Each record below should be reproduced as it is written, with pictures left out entirely.

▶ **ENTRIES SUPPLIED**
————
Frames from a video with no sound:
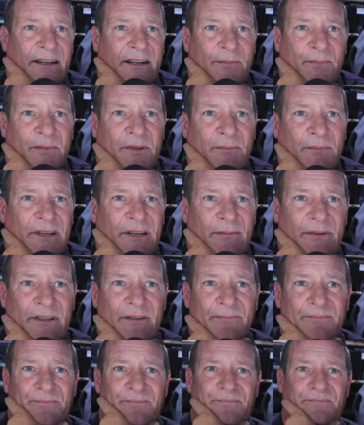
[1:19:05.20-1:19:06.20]
up to maybe,
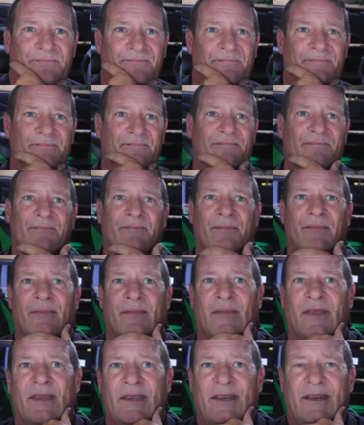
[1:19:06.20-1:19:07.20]

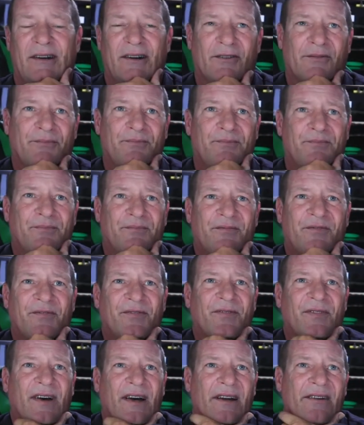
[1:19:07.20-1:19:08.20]
you know,
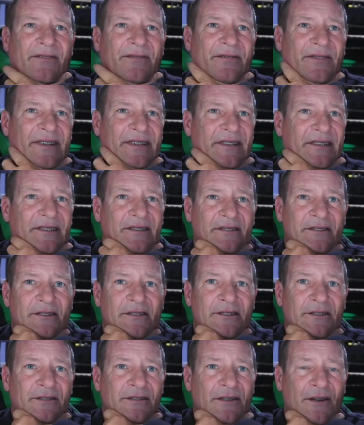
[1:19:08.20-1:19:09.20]
five feet
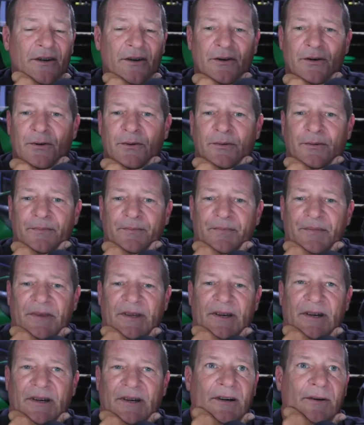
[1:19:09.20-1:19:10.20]
or so.
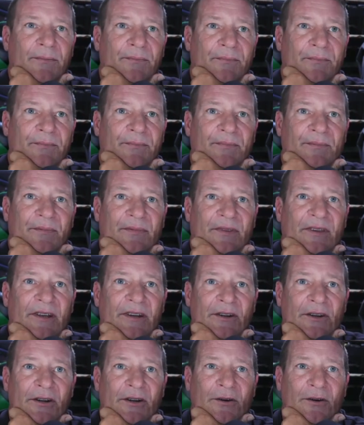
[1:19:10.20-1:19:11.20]
Um, then
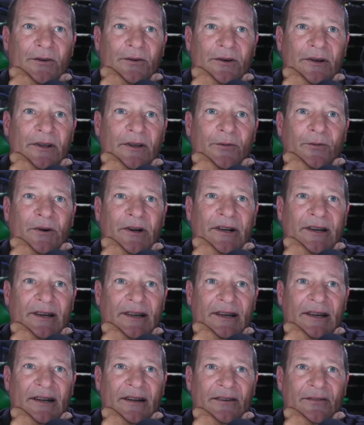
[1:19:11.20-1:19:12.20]
you're going to really want to
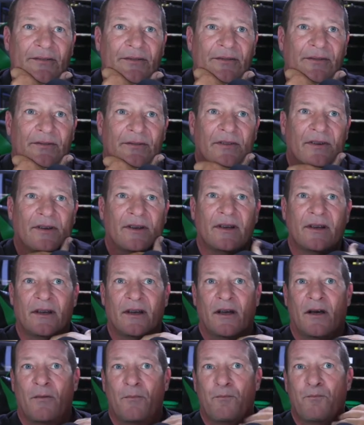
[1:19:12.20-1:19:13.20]
kind of
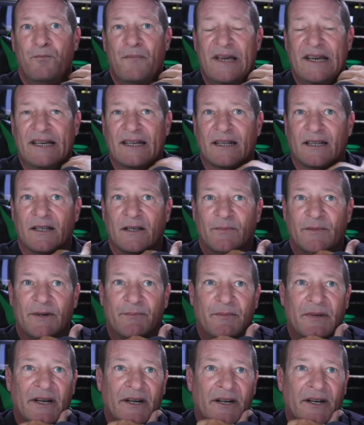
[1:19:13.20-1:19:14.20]
make it a little bit
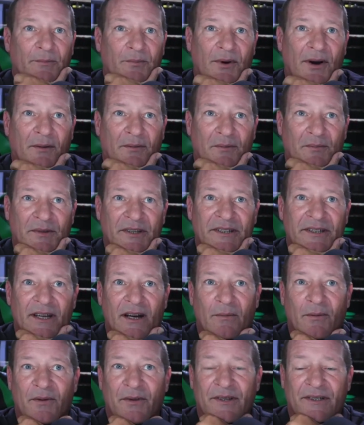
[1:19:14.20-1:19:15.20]
bigger, probably
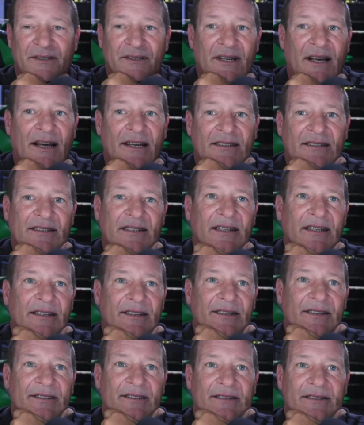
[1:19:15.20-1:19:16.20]
double the size that it
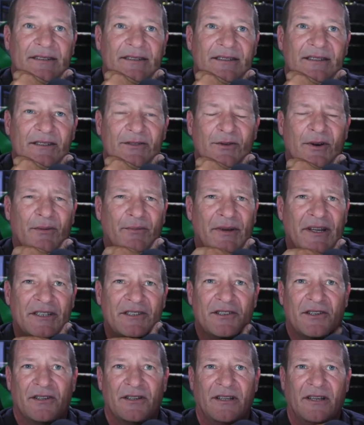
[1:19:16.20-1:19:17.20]
is. You just want to make
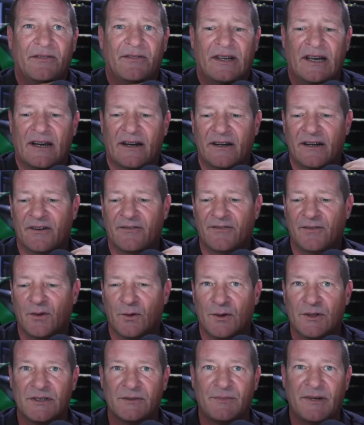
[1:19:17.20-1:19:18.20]
sure that they've got enough
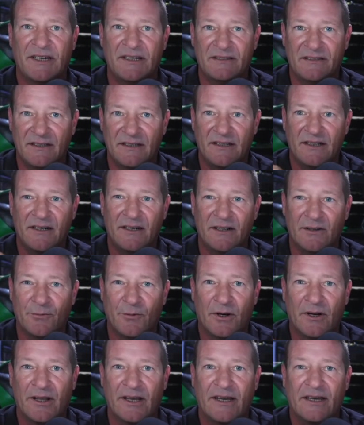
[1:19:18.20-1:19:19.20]
floor space in there
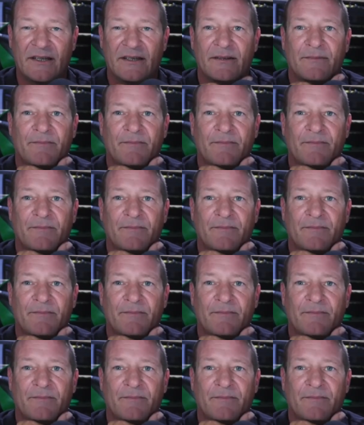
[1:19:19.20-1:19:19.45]
where they can,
————
▶ **TASK OUTPUT**
Frames from a video with no sound:
[1:19:05.20-1:19:06.20]
up to maybe,
[1:19:06.20-1:19:07.20]

[1:19:07.20-1:19:08.20]
you know,
[1:19:08.20-1:19:09.20]
five feet
[1:19:09.20-1:19:10.20]
or so.
[1:19:10.20-1:19:11.20]
Um, then
[1:19:11.20-1:19:12.20]
you're going to really want to
[1:19:12.20-1:19:13.20]
kind of
[1:19:13.20-1:19:14.20]
make it a little bit
[1:19:14.20-1:19:15.20]
bigger, probably
[1:19:15.20-1:19:16.20]
double the size that it
[1:19:16.20-1:19:17.20]
is. You just want to make
[1:19:17.20-1:19:18.20]
sure that they've got enough
[1:19:18.20-1:19:19.20]
floor space in there
[1:19:19.20-1:19:19.45]
where they can,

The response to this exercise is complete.